**EXERCISE GOAL:**
Pictures are not part of the copy; reproduce the remaining data exactly.

Collected data:
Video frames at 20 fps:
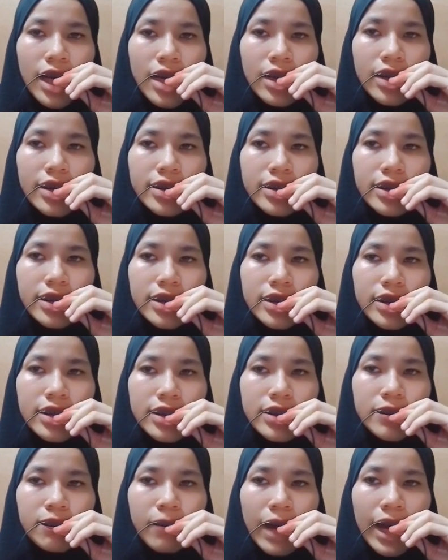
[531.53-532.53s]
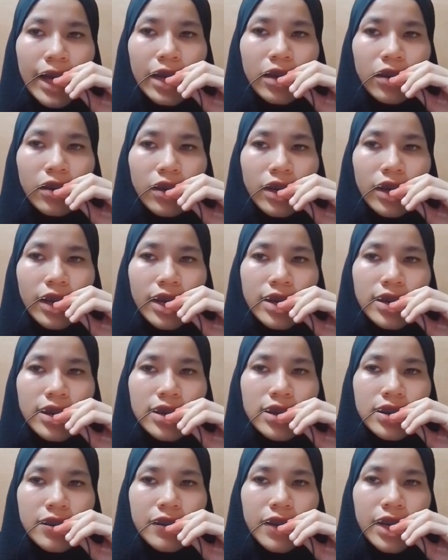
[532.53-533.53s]
This interest might not
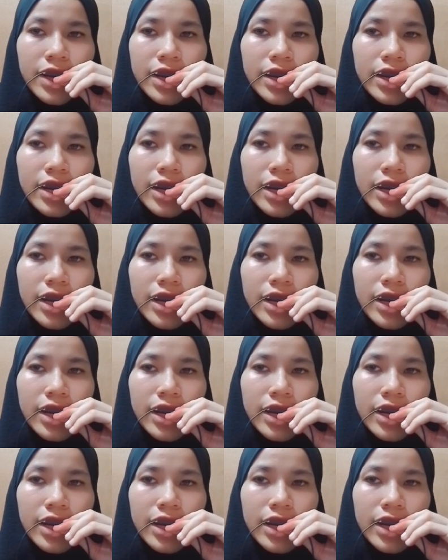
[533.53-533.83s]
necessarily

**WRITTEN RESPONSE:**
Video frames at 20 fps:
[531.53-532.53s]
[532.53-533.53s]
This interest might not
[533.53-533.83s]
necessarily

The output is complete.